◆ WORK ORDER:
From the first line below to the last, reproduce the material exactly and leave out the images.

◆ STUDY MATERIAL:
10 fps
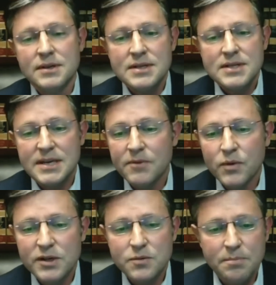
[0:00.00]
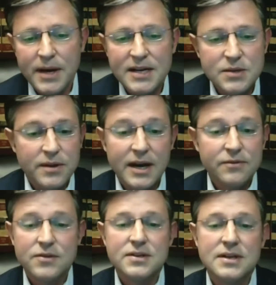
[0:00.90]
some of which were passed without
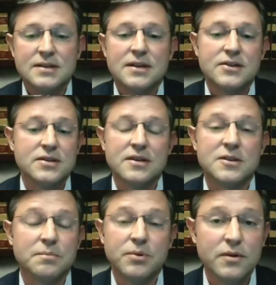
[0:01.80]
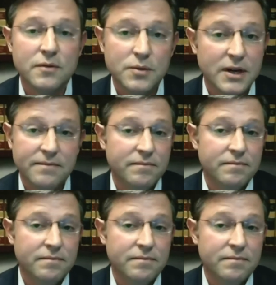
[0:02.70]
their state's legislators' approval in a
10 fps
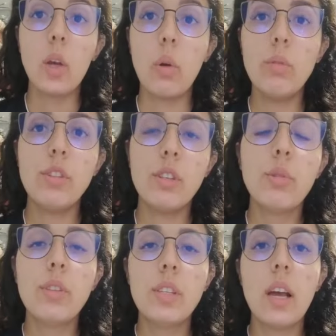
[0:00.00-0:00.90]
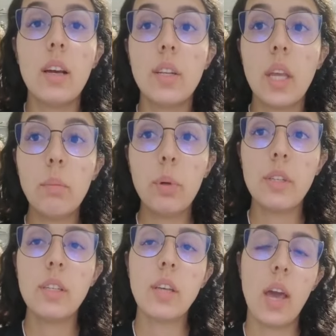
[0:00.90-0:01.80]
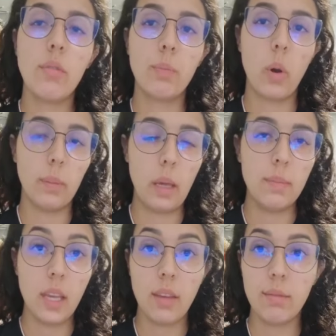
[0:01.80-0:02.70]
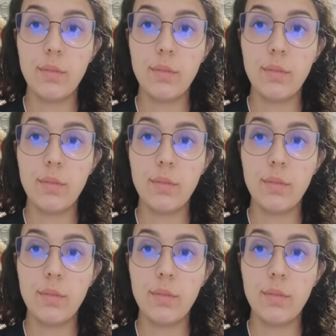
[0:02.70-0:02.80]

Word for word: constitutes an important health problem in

◆ RESPONSE TO THIS EXERCISE:
10 fps
[0:00.00]
[0:00.90]
some of which were passed without
[0:01.80]
[0:02.70]
their state's legislators' approval in a
10 fps
[0:00.00-0:00.90]
[0:00.90-0:01.80]
[0:01.80-0:02.70]
[0:02.70-0:02.80]

Word for word: constitutes an important health problem in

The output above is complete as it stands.